#### Directions for this task
Give back exactly the lines from the one that holds "[00:09:35.83 to 00:09:36.43]" through the final line of the data; omit the pictures and add nothing.

#### Information given
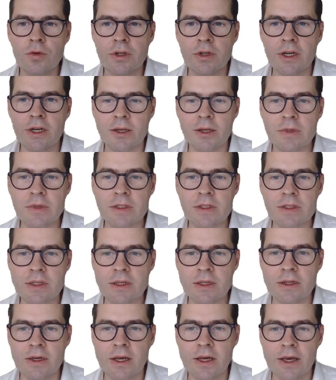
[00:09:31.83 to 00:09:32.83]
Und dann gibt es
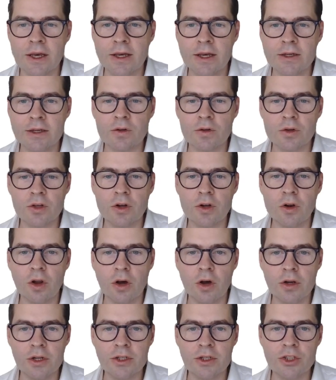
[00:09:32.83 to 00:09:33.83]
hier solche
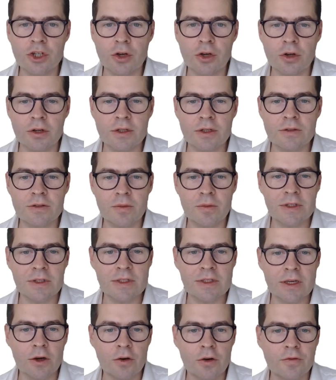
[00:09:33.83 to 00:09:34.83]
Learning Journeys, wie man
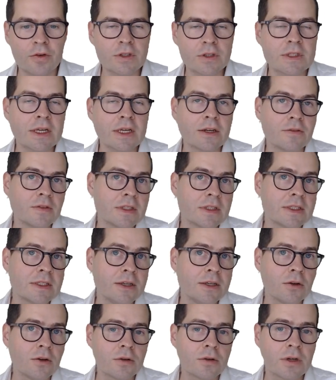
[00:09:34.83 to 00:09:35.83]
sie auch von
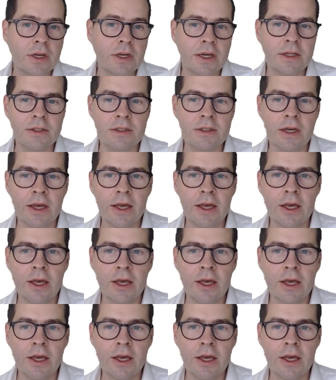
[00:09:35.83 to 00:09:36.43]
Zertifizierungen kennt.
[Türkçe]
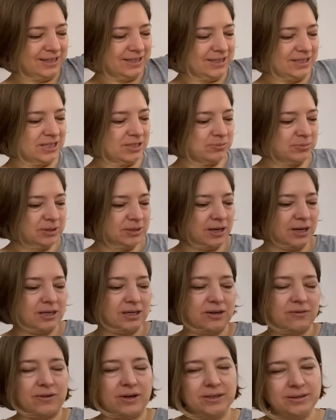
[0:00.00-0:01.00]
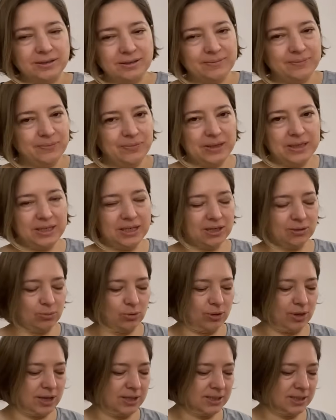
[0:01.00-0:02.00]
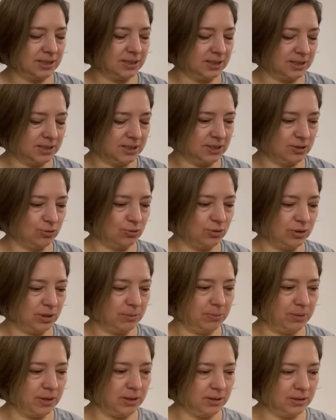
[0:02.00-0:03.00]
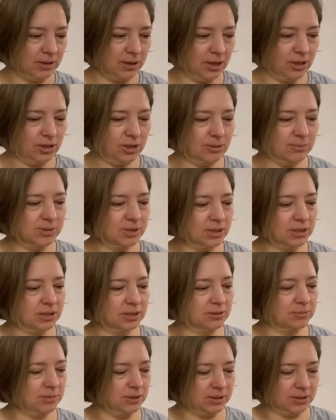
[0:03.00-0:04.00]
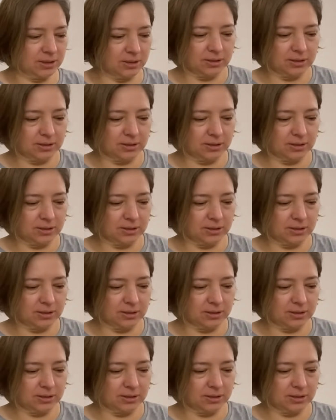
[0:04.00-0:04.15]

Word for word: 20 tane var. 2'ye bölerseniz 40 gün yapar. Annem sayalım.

#### Written solution
[00:09:35.83 to 00:09:36.43]
Zertifizierungen kennt.
[Türkçe]
[0:00.00-0:01.00]
[0:01.00-0:02.00]
[0:02.00-0:03.00]
[0:03.00-0:04.00]
[0:04.00-0:04.15]

Word for word: 20 tane var. 2'ye bölerseniz 40 gün yapar. Annem sayalım.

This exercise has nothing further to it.